What is open data, and why does it matter?

Despite a lack of consensus on what open data means, organizations and open source projects are tackling it as we move into the future of computing.

What is open data, and why does it matter?

If “open source” was the rallying cry of the past two decades, “open data” may be the call to arms for the next two. Or it would be, if only we could figure out what it means.

I recently raised that banner and was met by thunderous applause. Hurray, right? Well, despite the dopamine hit (you like me, you really like me!), everyone seemed to be cheering for different things. Love it or hate it, open source has come to mean something relatively standard due to the efforts of the Open Source Initiative. No such organization exists for open data.

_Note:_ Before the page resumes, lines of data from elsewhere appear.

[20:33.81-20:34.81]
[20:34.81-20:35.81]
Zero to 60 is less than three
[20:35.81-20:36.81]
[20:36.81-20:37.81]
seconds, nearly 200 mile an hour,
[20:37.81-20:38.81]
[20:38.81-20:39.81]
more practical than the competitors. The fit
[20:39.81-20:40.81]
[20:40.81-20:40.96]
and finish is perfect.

It strikes me that someone needs to help set that standard for open data; that open data, more than open source, will define the next era of computing. But what does “open data” mean? And will we, as Professor Dirk Riehle posits, still be asking this question 20 years from now?

Source and standards

As I recently argued, it’s convenient but wrong to assume that open source has lost its salience in the cloud era when managed services, not software/source, are what enterprises want. One reason is that open source helps to foster standards, like OpenTelemetry in the observability space or PostgreSQL in databases. I don’t mean OpenTelemetry is a standard in the sense that some standards body has spent years defining rules for accessibility and such. Instead, I mean a project that a variety of vendors accept as a common starting point for their own distributions or value-added software/services.

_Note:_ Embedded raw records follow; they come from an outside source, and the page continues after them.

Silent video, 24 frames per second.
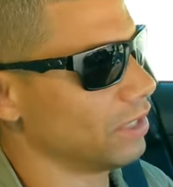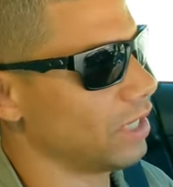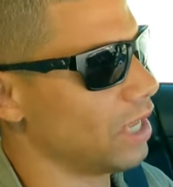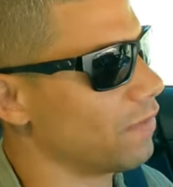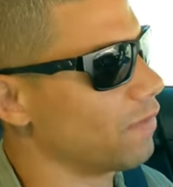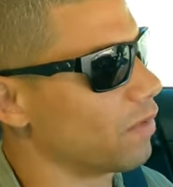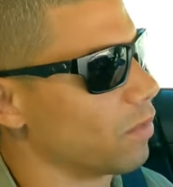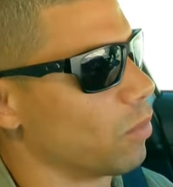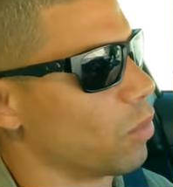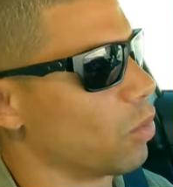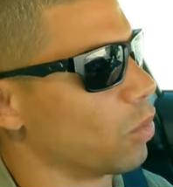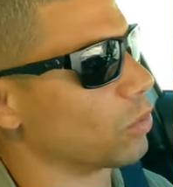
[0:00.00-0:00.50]

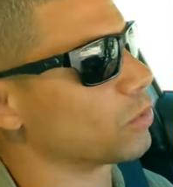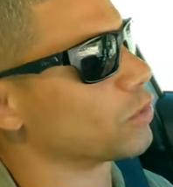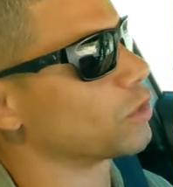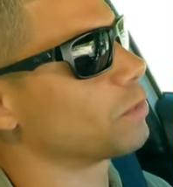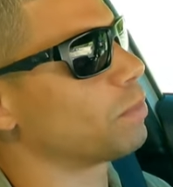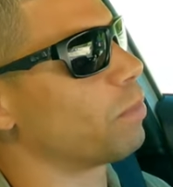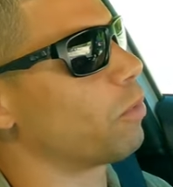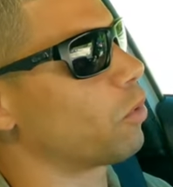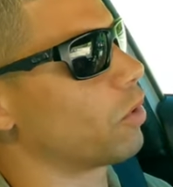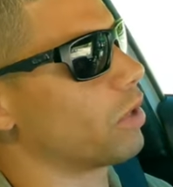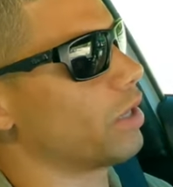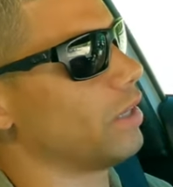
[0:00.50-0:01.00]
even more
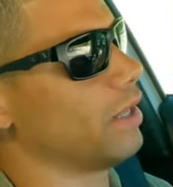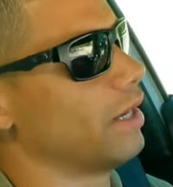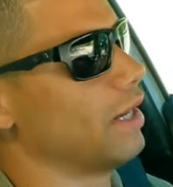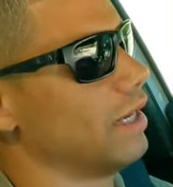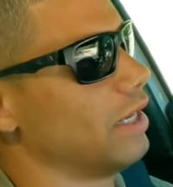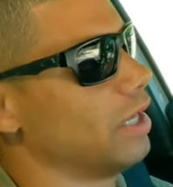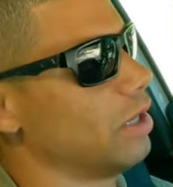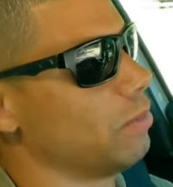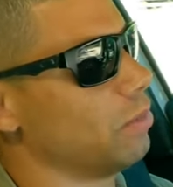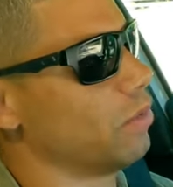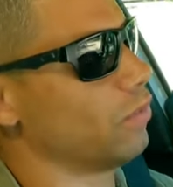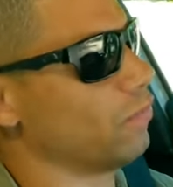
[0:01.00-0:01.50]
sporty than
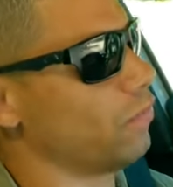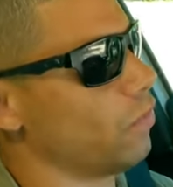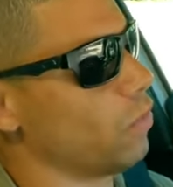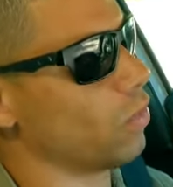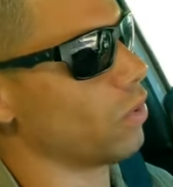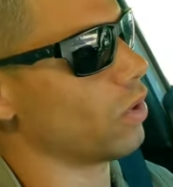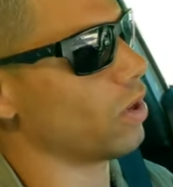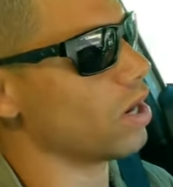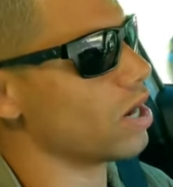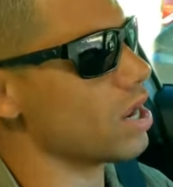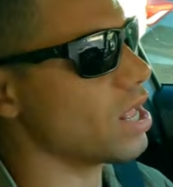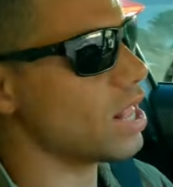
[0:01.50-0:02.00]
it did
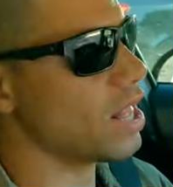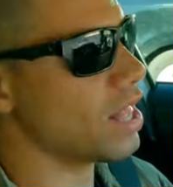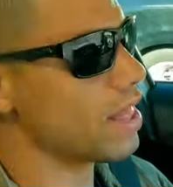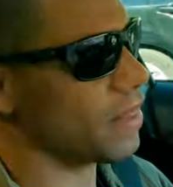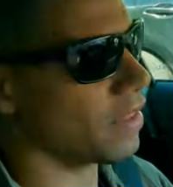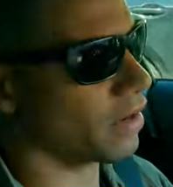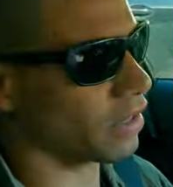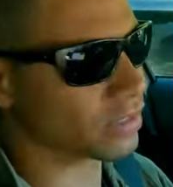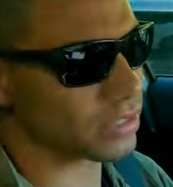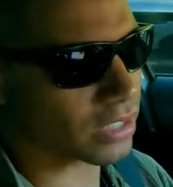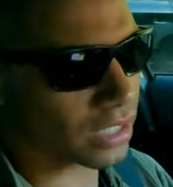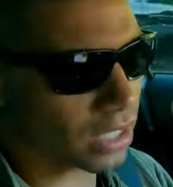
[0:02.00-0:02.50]
before.
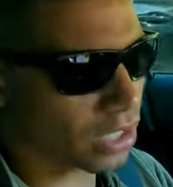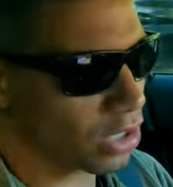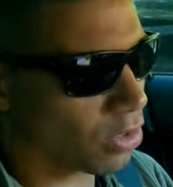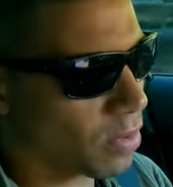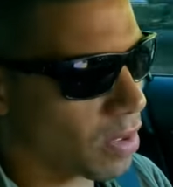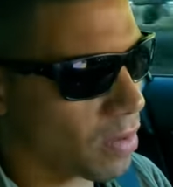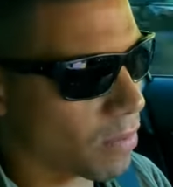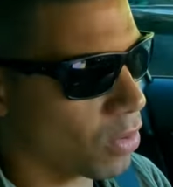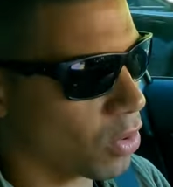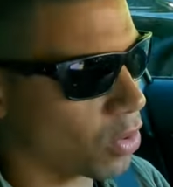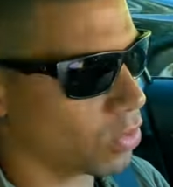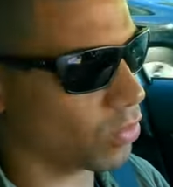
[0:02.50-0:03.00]
There was a little
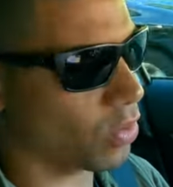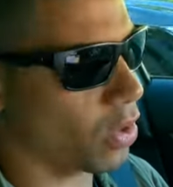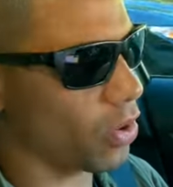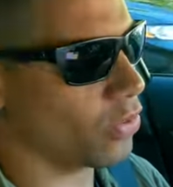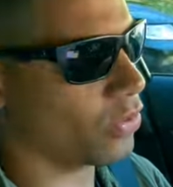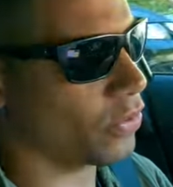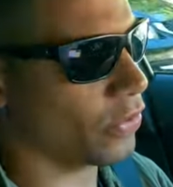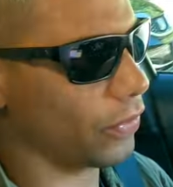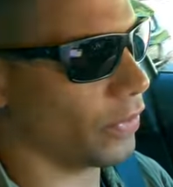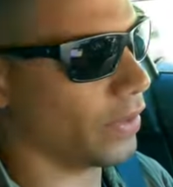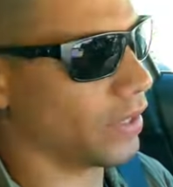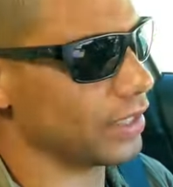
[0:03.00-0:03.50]
bit more
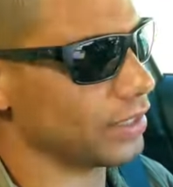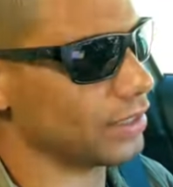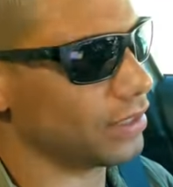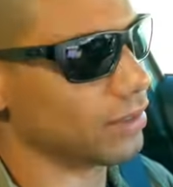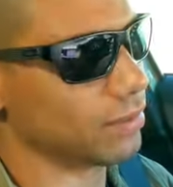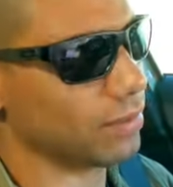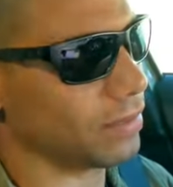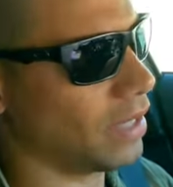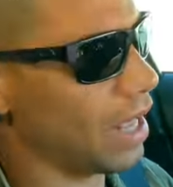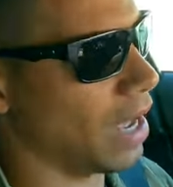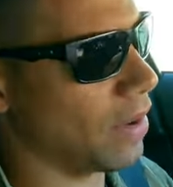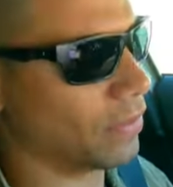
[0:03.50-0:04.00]
road
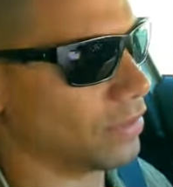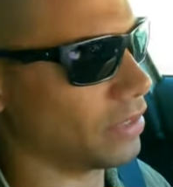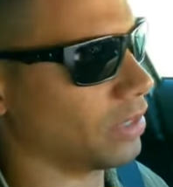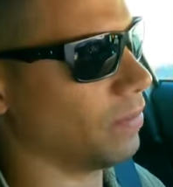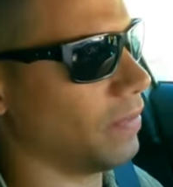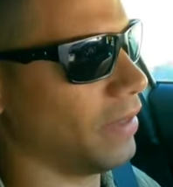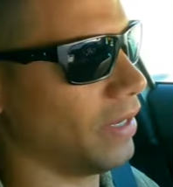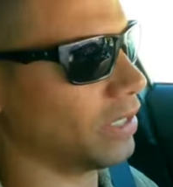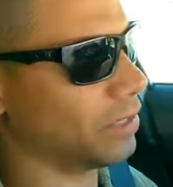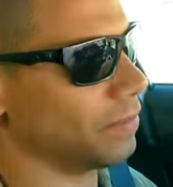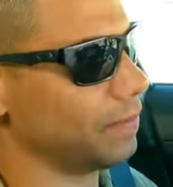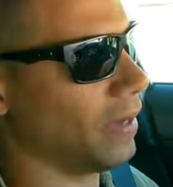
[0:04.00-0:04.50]
noise, but that was
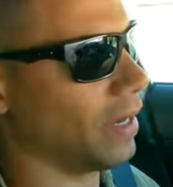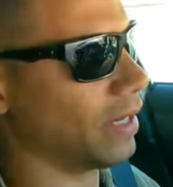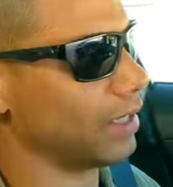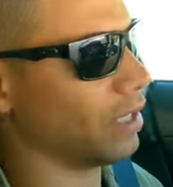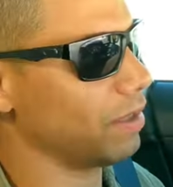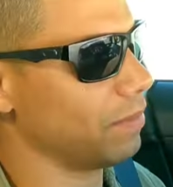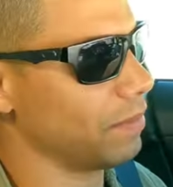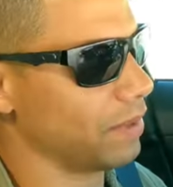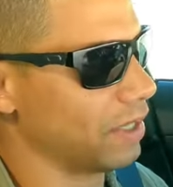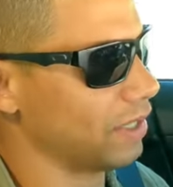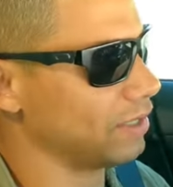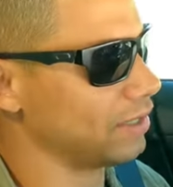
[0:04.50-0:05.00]
to be
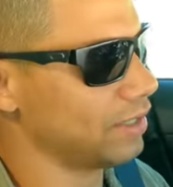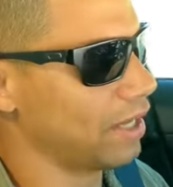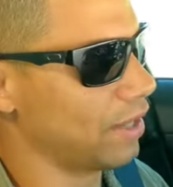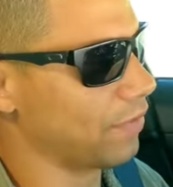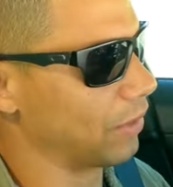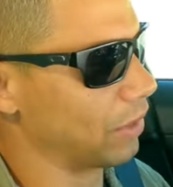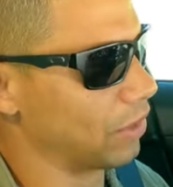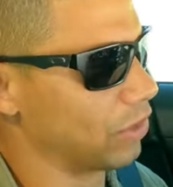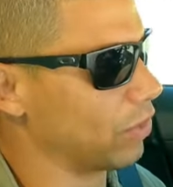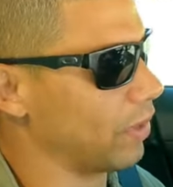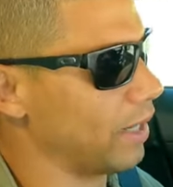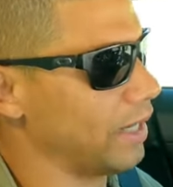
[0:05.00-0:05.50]
expected, but it's
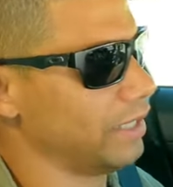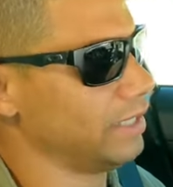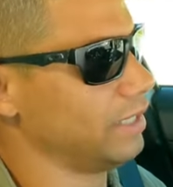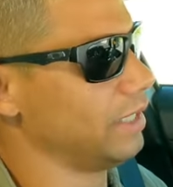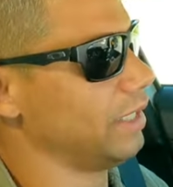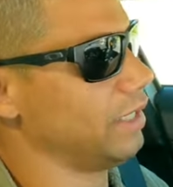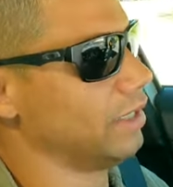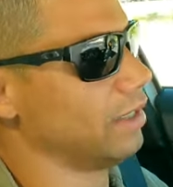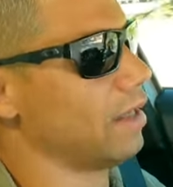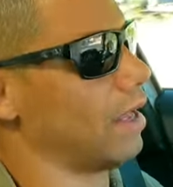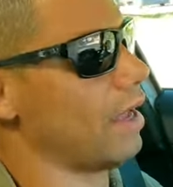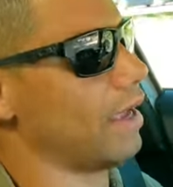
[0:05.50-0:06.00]
nothing
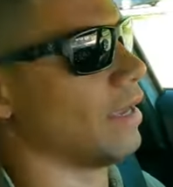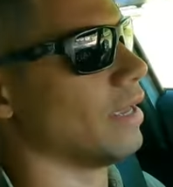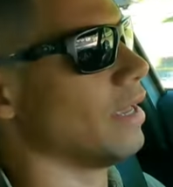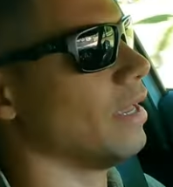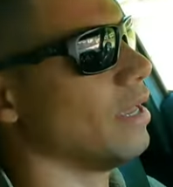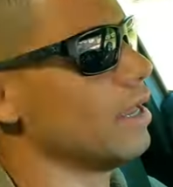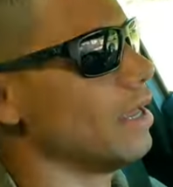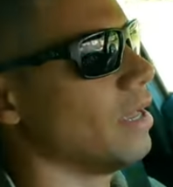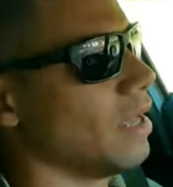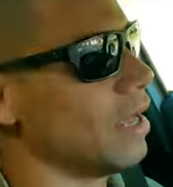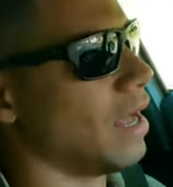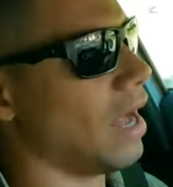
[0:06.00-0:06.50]
crazy. Like,
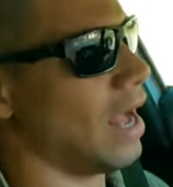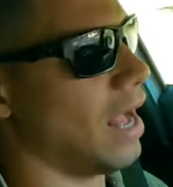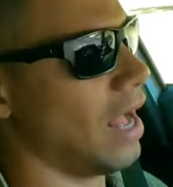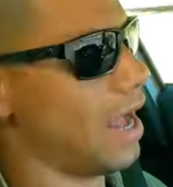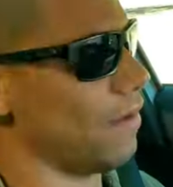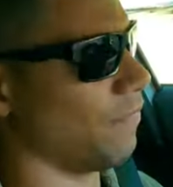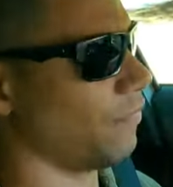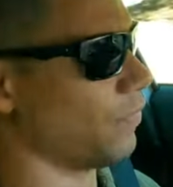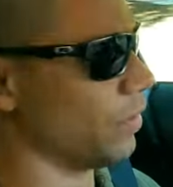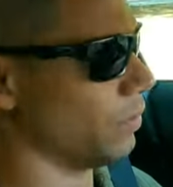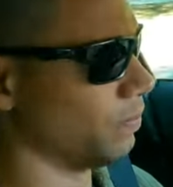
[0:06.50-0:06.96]
I have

Software doesn’t need to be open source (under the Open Source Definition) to achieve this status, though it helps. SQL, for example, has given rise to a variety of kind of, sort of, mostly compatible implementations by a variety of vendors, and it seems to work. Or take pure proprietary software like Microsoft Windows, which I can get from a variety of vendors. In fact, in 2020 when I worked at AWS, I wrote a post on why Windows runs best on AWS and not Microsoft Azure. Another example of this would be the (admittedly hopeful) suggestion that we “make AWS’s permissions checker a universal standard down to the fine grain of what resources a program can use. With universal permissions, cloud vendors just compete on price—no nasty software lock-in.”

Good luck with that!

And good luck trying to get PostgreSQL running in your data center to map apples-to-apples with Amazon Aurora for PostgreSQL or Google Cloud SQL for PostgreSQL. They’re all PostgreSQL, right? Sure. But also, not exactly. Different vendors add different things to meet diverse customer needs. So, is PostgreSQL a standard? Yes, in the sense that I mentioned above, but not in the sense of “write once, run anywhere.”

Similarly, open data quickly devolves into a bevy of conflicting opinions on what it actually means or how to make it matter. Like open source and standards, your mileage may vary, sometimes considerably.

You keep using that word…

Part of the problem comes down to vendor priorities. Some, like Nick Heudecker, former Gartner analyst and current senior director of market strategy at Cribl, argue, “From AWS to Oracle, Snowflake and Splunk, data lock-in is how traditional vendors protect and grow revenue. The idea of open data is promising for users, but no vendor will give up that lock-in.”

Well, that stinks.

Except, those same vendors also see the value in opening on-ramps to their own products. It’s hard to completely lock down data egress while simultaneously locking down ingress. On a similar theme, Crunchy Data executive Craig Kerstiens says, speaking of how SQL enables data movement, “SQL helps on the app side, but data gravity is the hard part.” Even a vendor dead set on lock-in has to let the bridge down at times to cross the moat. It seems, therefore, that everyone has an interest in open data. But again, what exactly does this mean?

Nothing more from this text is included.